The banjo entered the era of Minstrelsy - 'blacked up' performers playing like the black Africans they had seen and learnt from. This seems to have happened from about 1820 onwards. The most well known was Joel Sweeney who with his 'Minstrels' was already popular by the 1830s. Sweeney is often credited with introducing the 5th string - albeit an additional long string now called the 4th (since the short string was already present)The gourd banjos were rough and ready - made from locally obtainable materials and not particularly reliable in tuning or tone. The white performers started to regularise the components by manufacture - from craftsmen at first and then by factory as the popularity of banjos increased. Sweeney used a drum manufacturer called William Boucher from Baltimore to make his banjos. Boucher was probably the first to sell to the public
In 1860 Lincoln was elected president of the United States and his election threatened the economy of the South. The North had given up slavery some time earlier, but the South was based on a slave culture. South Carolina seceded from the Union and started a war. Eleven states left the union and the war raged from 1861 to 1865. At the end of it, slavery had formally been abolished. For whatever reason, the popularity of the banjo took off after the war.

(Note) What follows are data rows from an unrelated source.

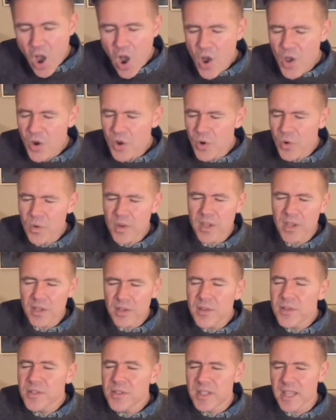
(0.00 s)
on a
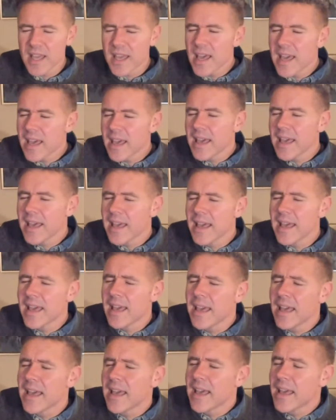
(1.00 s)
winter's
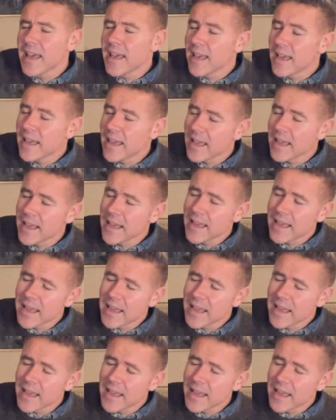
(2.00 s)
day.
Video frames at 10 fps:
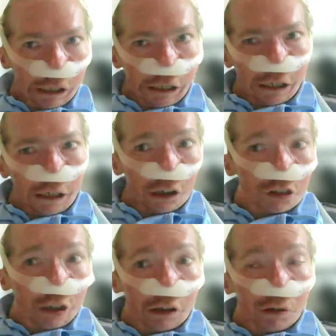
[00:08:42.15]

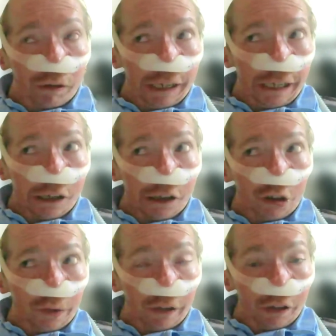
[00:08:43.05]
Degree at
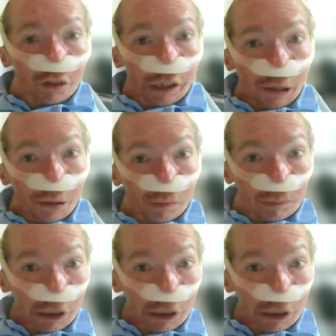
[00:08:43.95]
university,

The first banjos were 5-string and played clawhammer style. Innovations such as frets, steel strings, the resonator, the first tone ring and the fingerpicking style developed in the 1870s - 1880s. Henry C Dobson is often credited with the introduction of these innovations. His instruments were made by J H Buckbee of New York.

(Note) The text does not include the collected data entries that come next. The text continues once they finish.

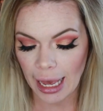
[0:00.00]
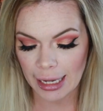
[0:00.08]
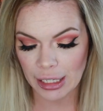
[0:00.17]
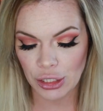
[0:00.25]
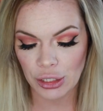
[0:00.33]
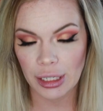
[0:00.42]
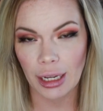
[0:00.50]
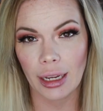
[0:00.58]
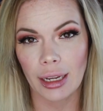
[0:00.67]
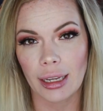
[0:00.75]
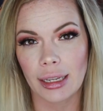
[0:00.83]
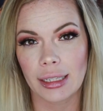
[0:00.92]
And
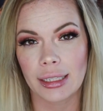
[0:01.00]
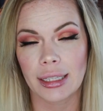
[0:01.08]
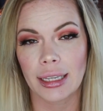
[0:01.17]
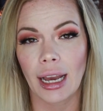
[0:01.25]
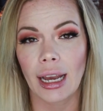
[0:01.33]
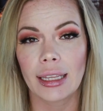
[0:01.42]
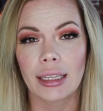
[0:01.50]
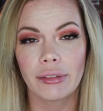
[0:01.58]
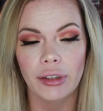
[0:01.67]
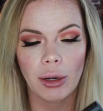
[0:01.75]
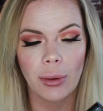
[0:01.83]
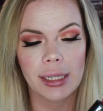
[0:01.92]
today is the highly
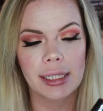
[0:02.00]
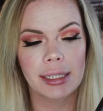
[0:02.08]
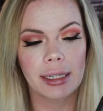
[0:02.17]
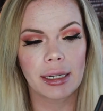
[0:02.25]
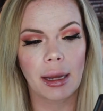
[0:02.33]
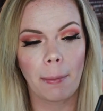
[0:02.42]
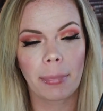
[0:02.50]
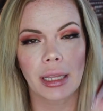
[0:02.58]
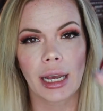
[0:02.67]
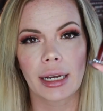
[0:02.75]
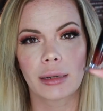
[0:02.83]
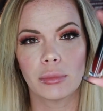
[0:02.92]
requested
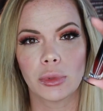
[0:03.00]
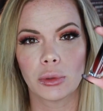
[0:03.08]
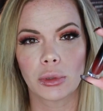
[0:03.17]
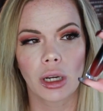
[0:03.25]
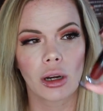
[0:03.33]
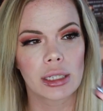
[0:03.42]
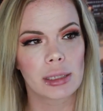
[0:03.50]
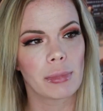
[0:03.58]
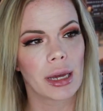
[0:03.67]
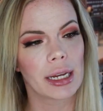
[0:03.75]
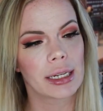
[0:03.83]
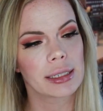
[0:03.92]
Black Moon
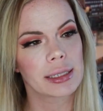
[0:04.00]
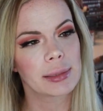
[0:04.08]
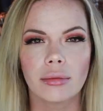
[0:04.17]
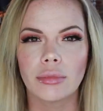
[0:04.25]
Cosmetics.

Now that manufacturing was establishing, a variety of banjo types started to emerge - principally 4 string tenor and plectrum banjos. The first Tenor Banjo is credited to Professor Stepner (designer) and J.B.Schall of Chicago (manufacturer) at the turn of the century. It was called at this time a 'Banjorine'. The banjo remained popular until the 1920s - 1930s when the guitar started to replace it as the popular instrument. It remained in small pockets such as Appalachia, re-emerging with the rise of Bluegrass in the 1950s.